John Konrad and Tom Shroder’s “Fire on the Horizon,” on BP oil spill

Fire on the Horizon,” the latest book about the Gulf oil disaster, arrives with some unusually impressive credentials. John Konrad, who collaborated on the book with former Washington Post writer and editor Tom Shroder, is an experienced oil rig captain; he worked for Transocean (owner of the Deepwater Horizon) for seven years, spent nearly a decade on similar vessels contracted to BP, and personally knew many of the people involved in the Macondo oil well accident, including the rig’s captain and chief mate.

Konrad also has one big potential axe to grind, though to his credit he owns up to it right away: Several years ago, he was discharged from Transocean after a dispute with management over safety procedures.

But “Fire on the Horizon” shows few signs of private score-settling.
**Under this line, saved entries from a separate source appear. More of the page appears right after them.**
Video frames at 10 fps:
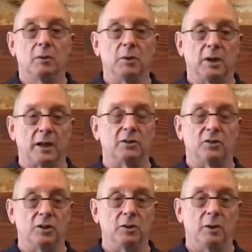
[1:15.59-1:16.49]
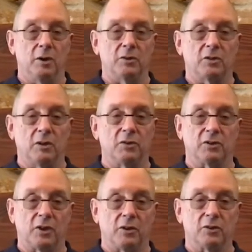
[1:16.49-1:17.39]
We'd like to see you here at
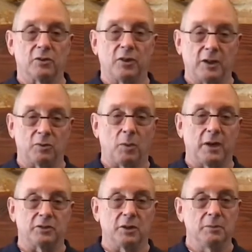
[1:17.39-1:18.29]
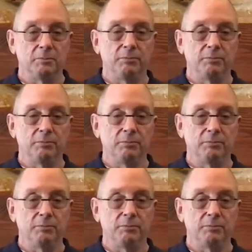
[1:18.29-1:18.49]
Sunfish Cellars. Thanks for watching.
While the authors do have some pungent criticisms of both BP and Transocean (whose management often seemed more worried about avoiding minor workplace accidents than performing vital preventive maintenance), assigning blame for the massive spill is not the book’s top priority. Instead, it focuses on the lives and culture of the individual men and (far fewer) women who sail the giant rigs and tackle the mind-bogglingly complex feat of digging the deepwater wells.
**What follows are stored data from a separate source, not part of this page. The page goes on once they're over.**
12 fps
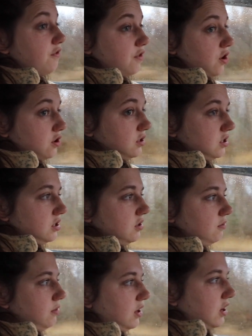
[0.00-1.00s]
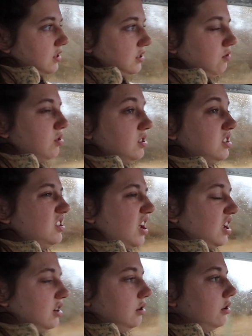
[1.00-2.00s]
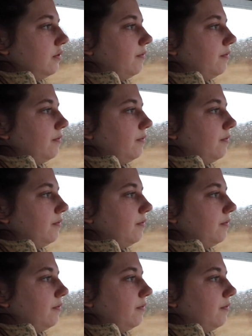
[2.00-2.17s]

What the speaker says: first because it was stained.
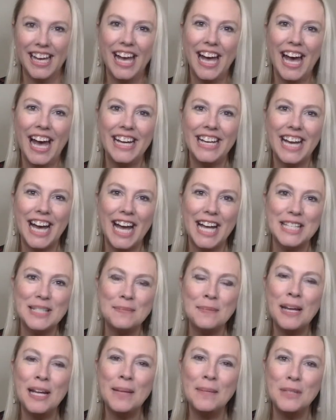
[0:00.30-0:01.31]
Hi guys,
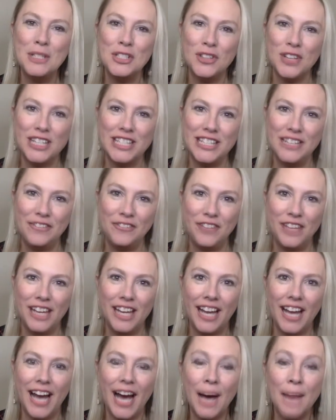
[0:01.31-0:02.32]
my name is Tracy
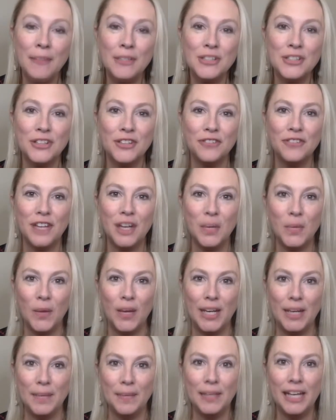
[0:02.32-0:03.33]
Fink. I'm a certified
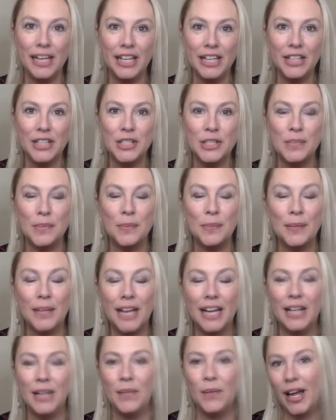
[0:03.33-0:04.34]
wedding planner who's been
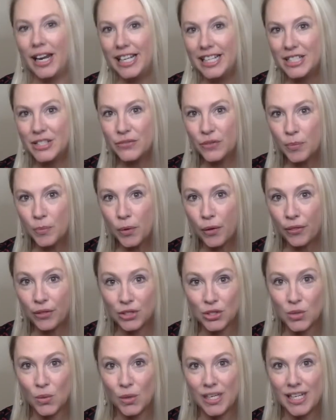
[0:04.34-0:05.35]
planning weddings for more than
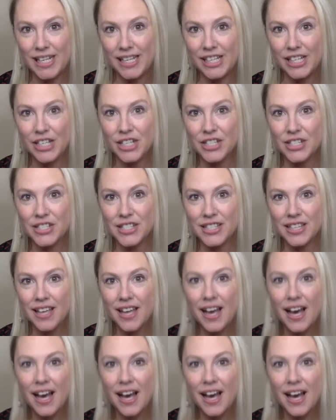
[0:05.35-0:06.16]
20 years.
The book covers a remarkable amount of territory with brisk efficiency. Konrad and Shroder offer lucid thumbnail descriptions of everything from the history of offshore drilling to the biological and geological forces that create deepwater oil deposits. Their depiction of everyday life aboard rigs like the Horizon — a “high-tech cross between a neighborhood, an industrial park, and a factory” — is especially fascinating. (Interesting tidbit: The preferred cable news channel on the rig tends to be Fox, though the crew switches to CNBC if corporate honchos are aboard.)
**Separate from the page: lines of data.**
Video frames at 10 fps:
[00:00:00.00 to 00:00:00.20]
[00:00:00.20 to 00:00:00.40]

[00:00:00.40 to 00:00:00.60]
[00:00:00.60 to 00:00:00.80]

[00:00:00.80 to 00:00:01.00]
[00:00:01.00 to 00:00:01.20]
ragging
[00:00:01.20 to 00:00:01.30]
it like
When the authors delve into the engineering details of drilling the Macondo well, the book bogs down significantly, and its middle hundred pages can be a slog. There’s also too little here about the frustrating efforts to cap the well after the accident. But because Konrad and Shroder have taken time to highlight the personal lives of several important players in the drama, the book’s minute-by-minute account of the blowout itself carries some real emotional weight — reason enough to give “Fire on the Horizon” a prominent place in the growing literature on the Gulf oil disaster.